This discussion has been closed.
Re: Is anyone else planning to have a CVS?
We will be doing CVS. The procedure comes with minimal risk in the hands of the facility we use and I am willing to accept that risk. The test is quite accurate since you end up with the karyotype of your child.
We did CVS with DD as well as sending part of the sample to Baylor COM for microarray, fragile X, and a couple of other things that I can't remember specifically. I am older - nearly 40 now so we're very concerned about genetic anomalies. DH and I have enough background in science and medicine to really need as much information as possible and definitive answers if they are available.
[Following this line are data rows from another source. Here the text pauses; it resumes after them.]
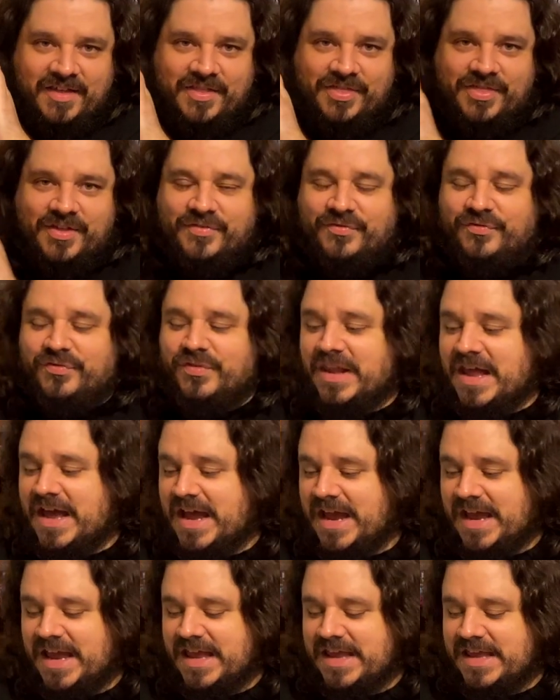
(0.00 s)
The
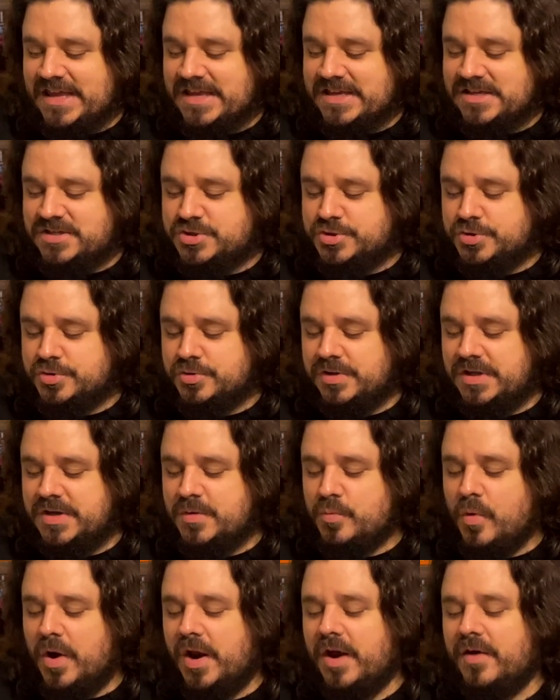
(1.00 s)
Fly is truly
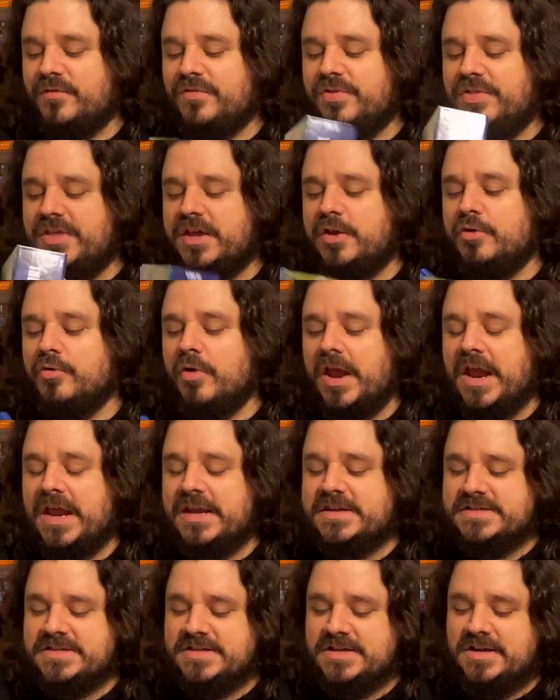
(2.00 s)
one of the
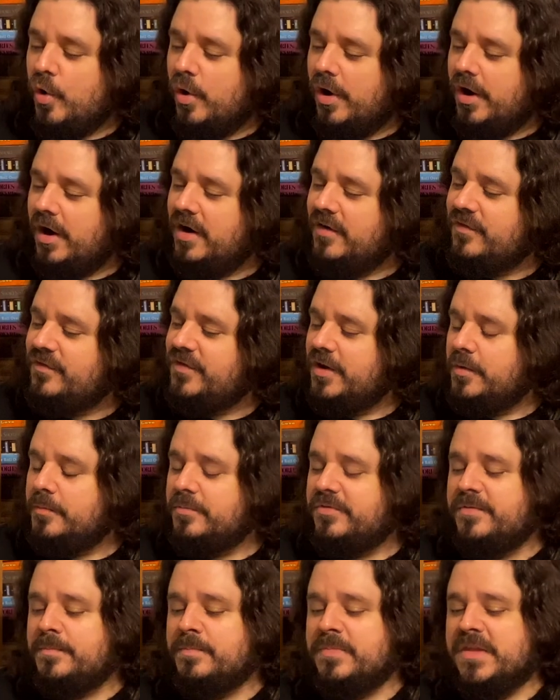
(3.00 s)
great horror
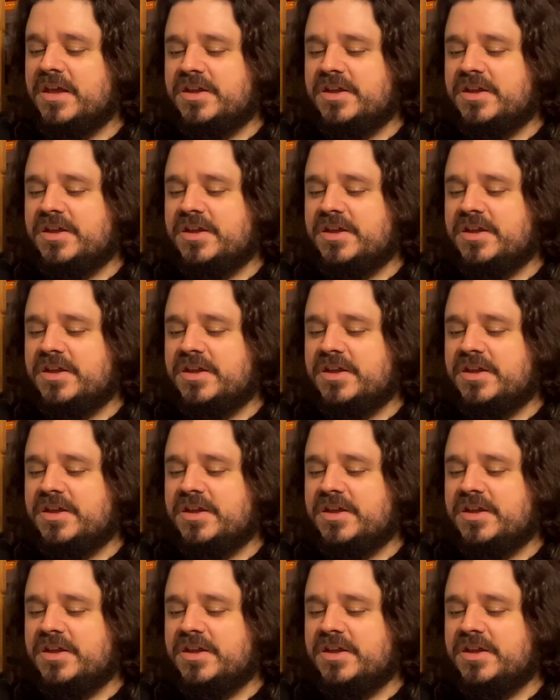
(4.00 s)
films.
We did it with my last pregnancy because we learned at the NT scan that she wouldn't survive much longer and we wanted to get some answers if we could. I'm glad we did it because we learned she had Down Syndrome due to a translocation so my husband and I were able to get tested to make sure we weren't carriers. I'm also just glad we have an answer to why she was so sick.
We hope we don't need to do it this time. My peri has recommended it for any future pregnancies, but I will only do it if the baby has severe health problems like our daughter did. We still didn't terminate and had to wait several heartbreaking weeks until her heart stopped, but it gave us the answers we were looking for. I know the miscarriage risk is low, but I'm not willing to take that risk unless I have a very good reason to. Last time we knew our daughter wouldn't survive more than a few more weeks due to the hydrops they saw at the NT scan so we were willing to risk a miscarriage.
ETA: We were also considered very low risk due to our age and family history, but it still happened. We didn't even do the NT scan with our son and initially refused it for our daughter as well, but were talked into it.
IVF #1 - BFP (6dt)
Unassisted Pregnancy #2 - lost at 15w6d due to T21, severe heart defects, and fetal hydrops
We're considering it. I had one with DD because of terrible results at the NT scan for her twin (who didn't make it). We did the CVS to find out if the problem was chromosomal (b/c then both twins, being identical, would have had issues even though DD looked fine).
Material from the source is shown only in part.